Footage shows devastation after deadly Syrian air strikes
Syrian opposition leaders and their foreign backers have insisted that President Bashar al-Assad should not have any role in a future government, something that the Assad government had rejected.
The Syrian government subsequently surrendered its stocks of banned chemical weapons for destruction under OPCW supervision.
The death toll from Syrian government airstrikes on a rebel-held town near Damascus on Sunday has reached at least 111 people, with hundreds more injured, according to local rescue workers.
“The people gathered after the first strike and then the other strikes followed one after another”, explaining that many of those who were injured “are in a critical condition”.
A Syrian military source said the air force attacks on Sunday on Douma and the nearby area of Harasta targeted an insurgent group, Islam Army, and were a response to recent attacks on nearby government-held areas.
Stephen O’Brien, who took up his post in May, also condemned Syrian air strikes that killed almost 100 people outside the capital during his visit, saying actions by all sides fighting in the four-year conflict were “unacceptable”.
In a statement released by the UN’s Office for the Coordination of Humanitarian Affairs, O’Brien appealed “to each and every party to this protracted conflict to protect civilians and respect global humanitarian law”. However, O’Brien said, “I remain extremely concerned for the welfares of the 4.6 million people stuck in hard-to-reach and besieged areas”.
The AFP photographer described the attack as the worst he had covered in Douma, which lies in the rebel bastion of Eastern Ghouta.
“Horrific pictures, many too graphic to be shown, show the scene of devastation after the bombings, with lifeless bodies – including those of children – lined up on the bloodstained floor of a makeshift clinic”, reports Daily Mail.
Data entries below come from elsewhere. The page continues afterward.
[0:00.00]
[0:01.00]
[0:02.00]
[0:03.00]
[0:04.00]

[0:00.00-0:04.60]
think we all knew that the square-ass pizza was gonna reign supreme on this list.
Two young boys sat on a stretcher with blood drying on their faces as they awaited treatment, one resting as though exhausted while the other cried.
‘They went early to the cemetery to begin the burials, ‘ he said. “Gravediggers have had to create a mass grave that is four layers deep to accommodate the dead”.
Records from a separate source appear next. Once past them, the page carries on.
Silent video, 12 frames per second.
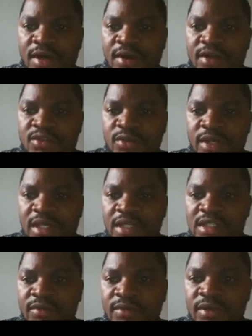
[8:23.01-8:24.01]
R
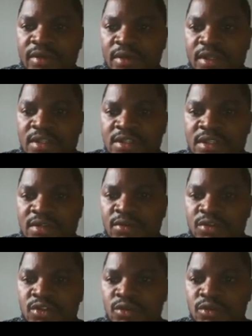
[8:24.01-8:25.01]
squared is
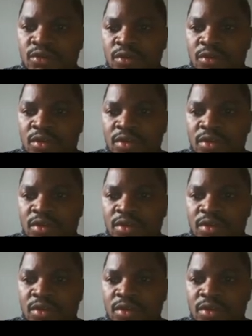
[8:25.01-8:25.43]
equal to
At least 82 people were killed in Syrian regime air raids yesterday on a town outside Damascus, a monitor said, as the UN’s top humanitarian chief held talks with government officials.
Amnesty accuses Syrian Government forces of carrying out at least 60 aerial attacks on Eastern Ghouta between January and June this year, which killed around 500 civilians.
“The preliminary information suggests most of the dead are civilians”, he added.
Douma-based activist Baraa Abdul-Rahman said the streets there were empty and most people were staying indoors.
But it also said the global community s failure to respond to such atrocities contributed to the violence.
The National Coalition for Syrian Revolutionary and Opposition Forces, a leading group of opposition activists, denounced the political rhetoric following the attack.
Syria’s respectful war slaughtered more than 250,000 individuals, as indicated by the United Nations.